- **ASSIGNMENT**: Omit the pictures, then write out every entry exactly as it reads.
◆ ◆ ◆ ◆ ◆
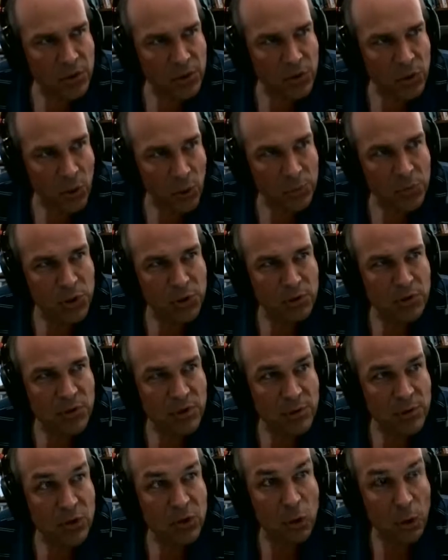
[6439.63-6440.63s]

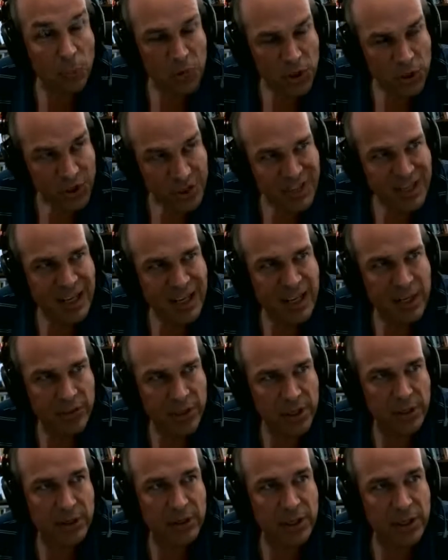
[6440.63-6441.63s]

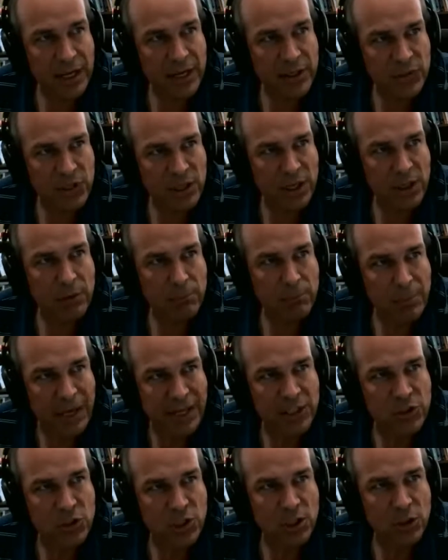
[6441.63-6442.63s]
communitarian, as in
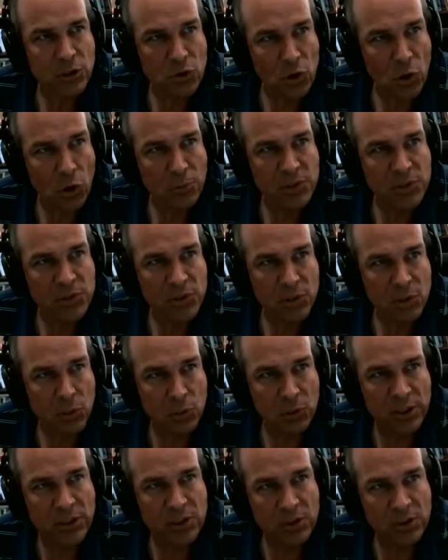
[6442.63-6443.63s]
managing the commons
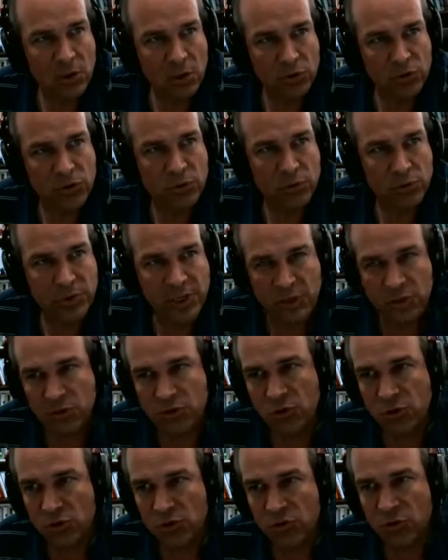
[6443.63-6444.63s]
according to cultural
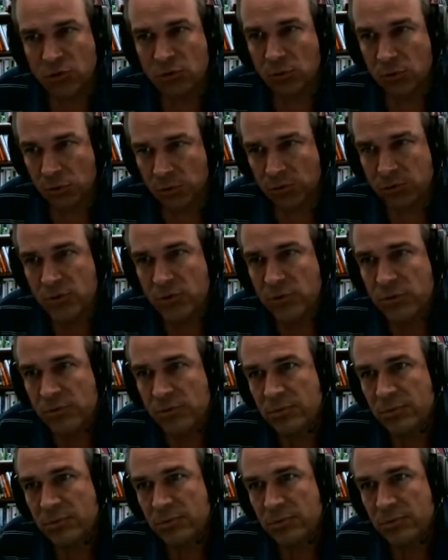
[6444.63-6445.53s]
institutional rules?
◆ ◆ ◆ ◆ ◆
- **TASK SOLUTION**:
[6439.63-6440.63s]

[6440.63-6441.63s]

[6441.63-6442.63s]
communitarian, as in
[6442.63-6443.63s]
managing the commons
[6443.63-6444.63s]
according to cultural
[6444.63-6445.53s]
institutional rules?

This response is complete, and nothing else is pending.